Abstract (from the original)#
The neural criticality hypothesis states that the brain may be poised in a critical state at a boundary between different types of dynamics. Theoretical and experimental studies show that critical systems often exhibit optimal computational properties, suggesting the possibility that criticality has been evolutionarily selected as a useful trait for our nervous system. Evidence for criticality has been found in cell cultures, brain slices, and anesthetized animals. Yet, inconsistent results were reported for recordings in awake animals and humans, and current results point to open questions about the exact nature and mechanism of criticality, as well as its functional role. Therefore, the criticality hypothesis has remained a controversial proposition. Here, we provide an account of the mathematical and physical foundations of criticality. In the light of this conceptual framework, we then review and discuss recent experimental studies with the aim of identifying important next steps to be taken and connections to other fields that should be explored.
Why this paper matters#
Phase transitions are moments when a small perturbation has outsized effect on the entire system. A system poised at the boundary between two dynamical regimes — the critical point — exhibits precisely the kind of causal concentration that ax19 (Probabilistic Causal Concentration) formalizes: at the critical point, a single event can cascade through the entire system, producing effects disproportionate to its apparent cause.

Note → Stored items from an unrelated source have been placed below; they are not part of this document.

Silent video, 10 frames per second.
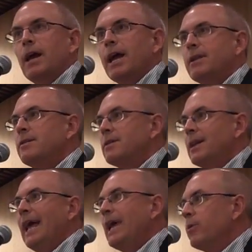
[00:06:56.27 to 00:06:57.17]
And
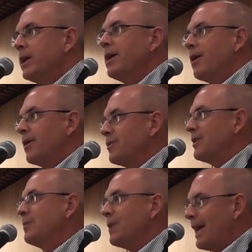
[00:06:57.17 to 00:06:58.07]
today we
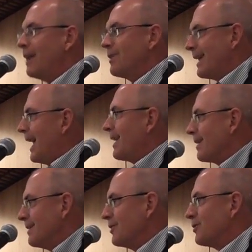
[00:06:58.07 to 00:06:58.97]
seem to have a
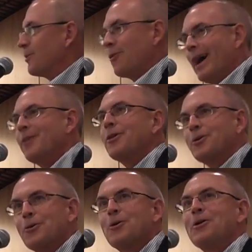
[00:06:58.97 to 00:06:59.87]
cataclysm around
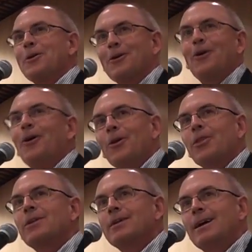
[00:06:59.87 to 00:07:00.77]
the corner all
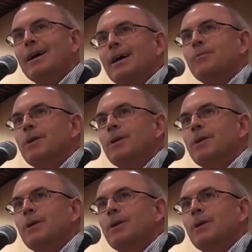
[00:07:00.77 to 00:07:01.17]
the time.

Hesse and Gross review the evidence that biological neural systems may be self-organized to operate near such critical points, where computational properties are optimal. The relevance to the HEAVEN series is threefold:
Mechanism for h* concentration. ax19 asserts that at any moment, one individual has maximal causal influence. Phase transitions provide a physical mechanism by which such concentration can arise naturally: when a complex system is near criticality, the perturbation that triggers the cascade has outsized influence, and the identity of that perturbation is contingent (it depends on timing and position in the network, not on inherent importance). This is precisely the h* phenomenon — not that h* is inherently special, but that h* happens to be at the right node at the right time.
Empirical testability. The neural criticality hypothesis is itself testable and contested, providing a model for how ax19’s testability should work: look for power-law distributions in cascading effects, long-range correlations, and sensitivity to initial conditions at specific moments.

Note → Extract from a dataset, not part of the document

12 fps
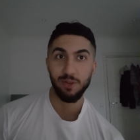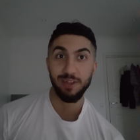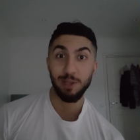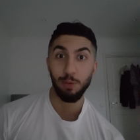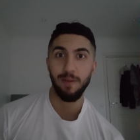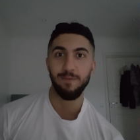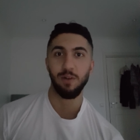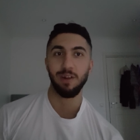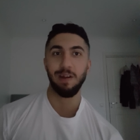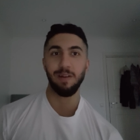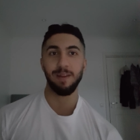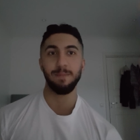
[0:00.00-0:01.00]
retweet from
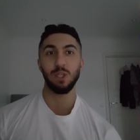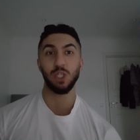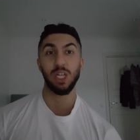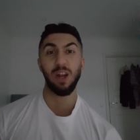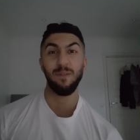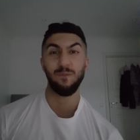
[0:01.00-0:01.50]
Cardi B, she got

Self-organization. The “self-organized” aspect is relevant to the ZION framework: systems that maintain themselves near criticality through internal feedback (not external tuning) exhibit the kind of self-correcting dynamics that the ZION cycle (Zoning, Investigating, Organizing, Navigating) attempts to formalize at the civilizational level.

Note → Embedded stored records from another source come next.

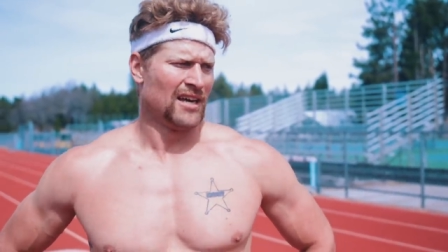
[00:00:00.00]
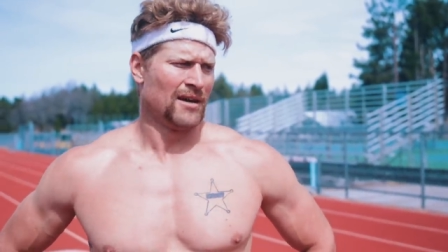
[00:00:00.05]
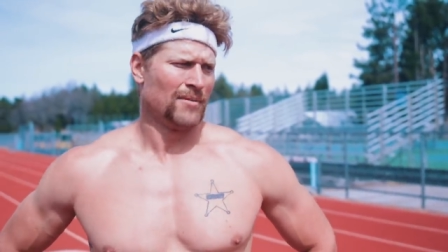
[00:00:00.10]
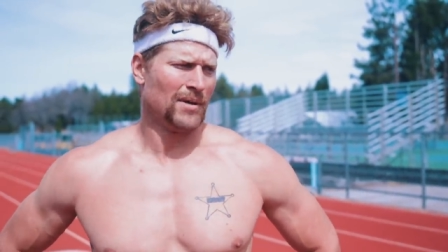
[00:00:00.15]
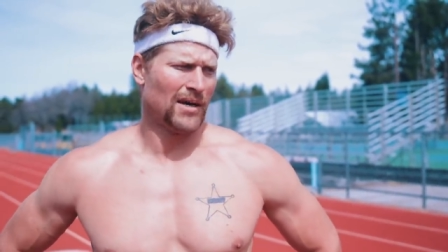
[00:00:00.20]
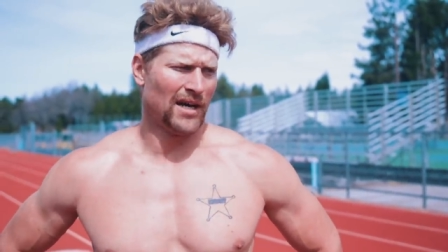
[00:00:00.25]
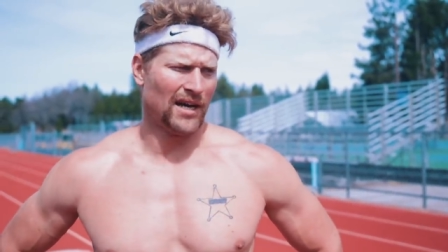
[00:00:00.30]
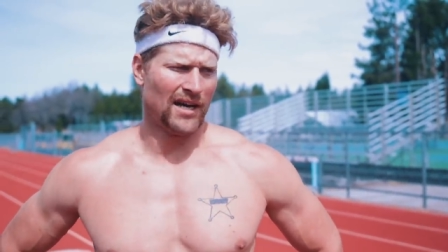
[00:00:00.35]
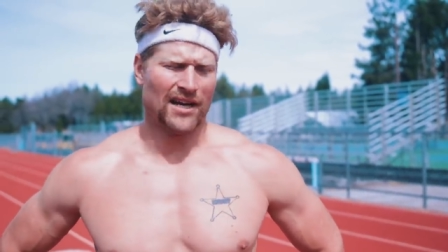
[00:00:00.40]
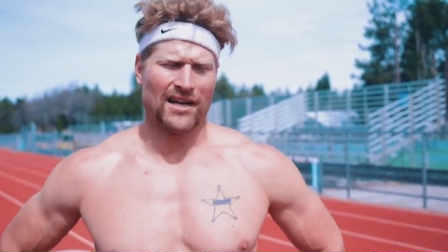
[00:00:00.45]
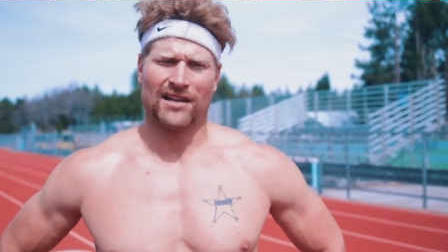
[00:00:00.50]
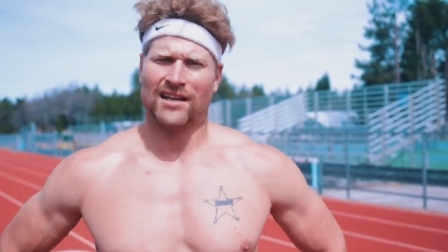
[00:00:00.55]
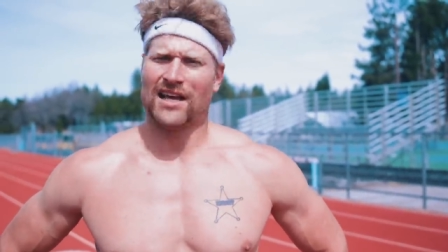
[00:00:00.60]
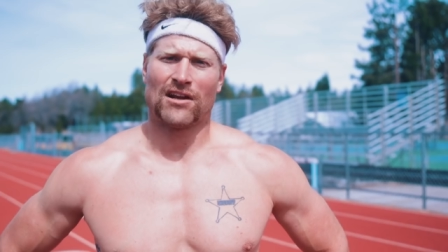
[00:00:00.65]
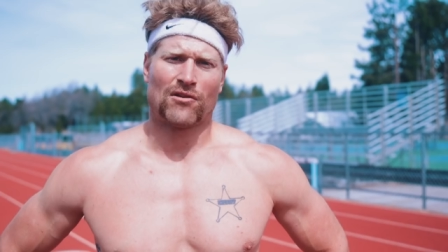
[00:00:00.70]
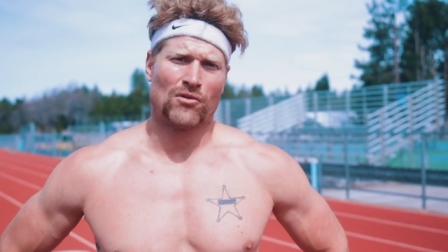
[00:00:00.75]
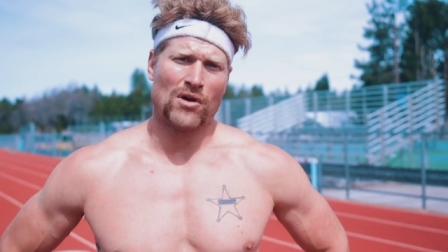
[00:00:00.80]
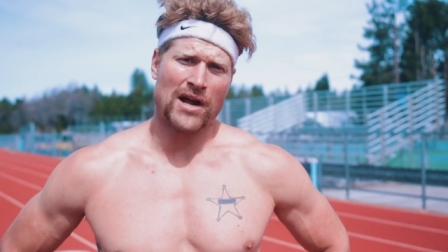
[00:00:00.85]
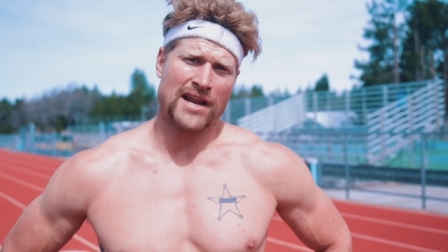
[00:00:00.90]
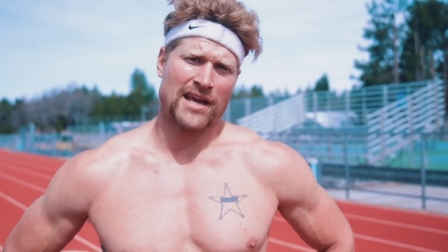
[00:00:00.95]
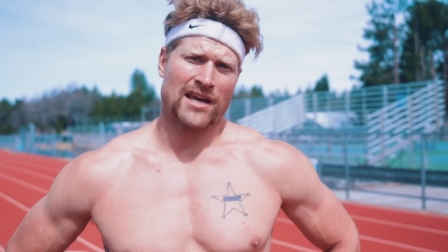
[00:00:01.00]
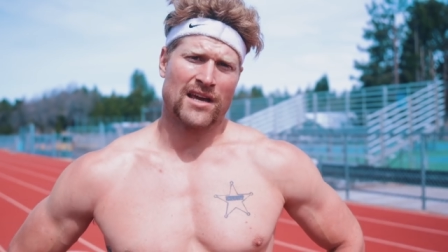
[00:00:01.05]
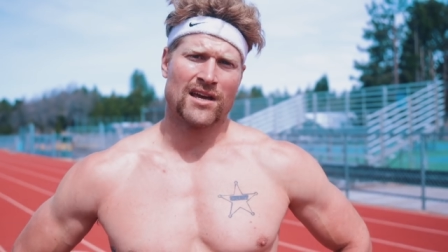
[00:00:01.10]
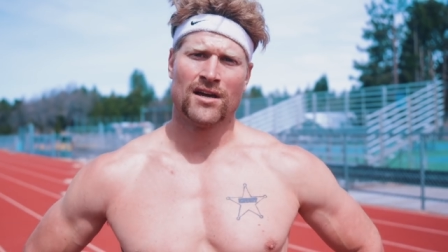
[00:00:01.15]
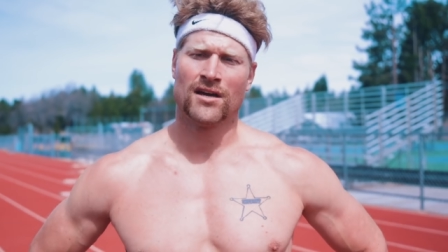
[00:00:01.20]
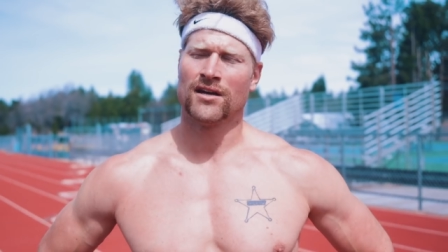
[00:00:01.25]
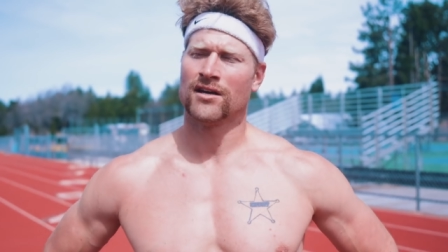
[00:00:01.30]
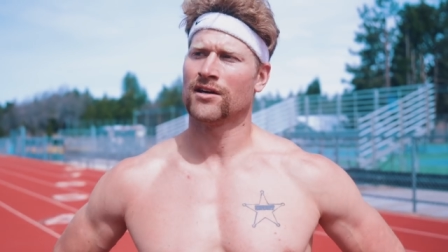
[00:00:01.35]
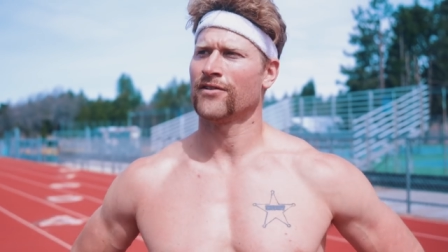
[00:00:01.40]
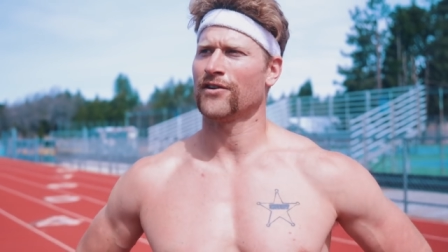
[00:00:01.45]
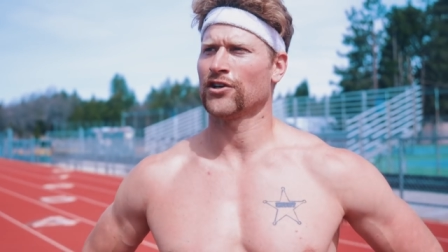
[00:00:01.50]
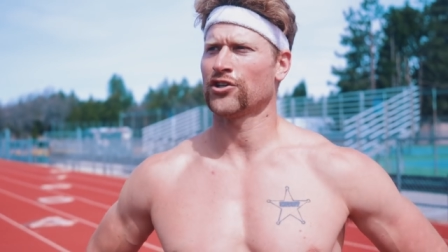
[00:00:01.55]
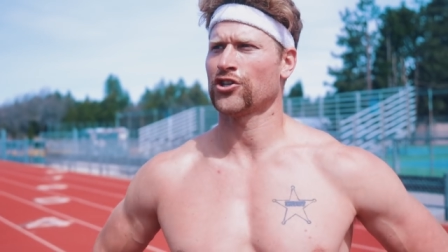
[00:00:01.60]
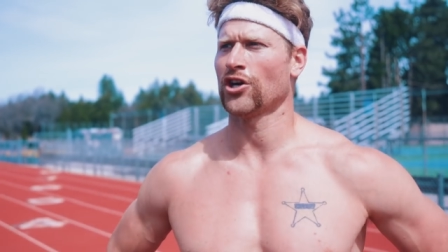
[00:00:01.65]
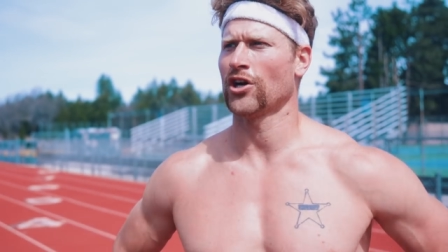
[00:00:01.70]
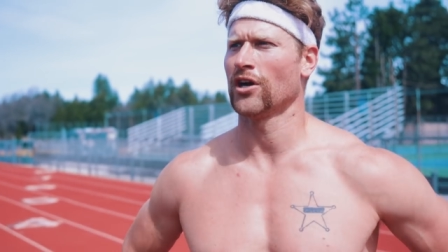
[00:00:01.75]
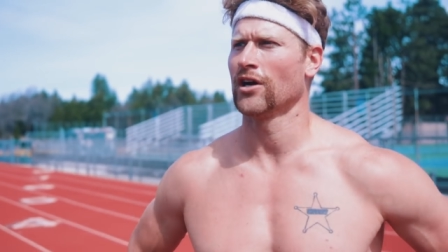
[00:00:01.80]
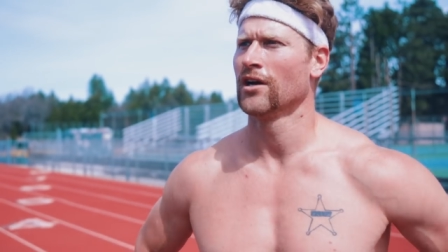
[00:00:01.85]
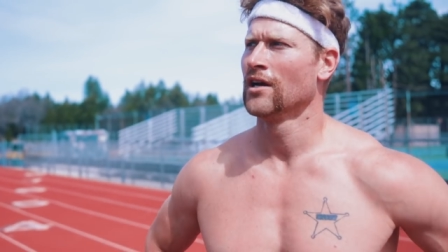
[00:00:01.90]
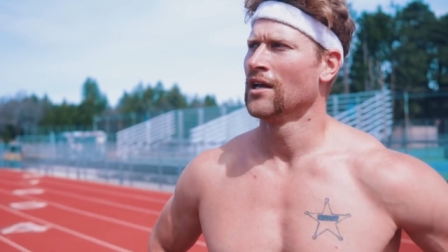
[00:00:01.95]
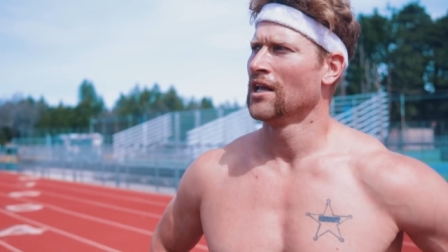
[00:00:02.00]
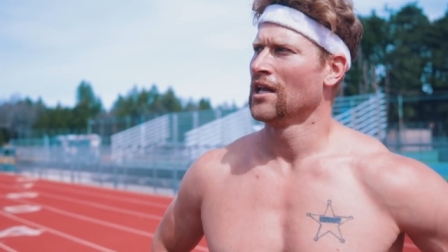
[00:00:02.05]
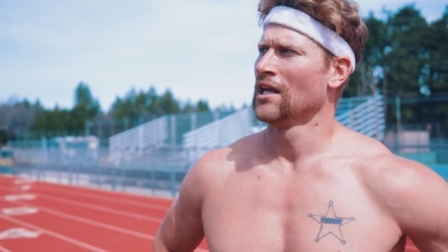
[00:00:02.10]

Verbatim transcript: but and like running for sure,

The paper does not prove ax19. It provides a well-studied physical framework from a different domain (neuroscience) that exhibits the same structural phenomenon ax19 describes: causal concentration at phase-transition boundaries. If the brain self-organizes toward criticality because that is where computation is optimal, the question arises: does civilization self-organize toward criticality too — and if so, what happens at the critical point?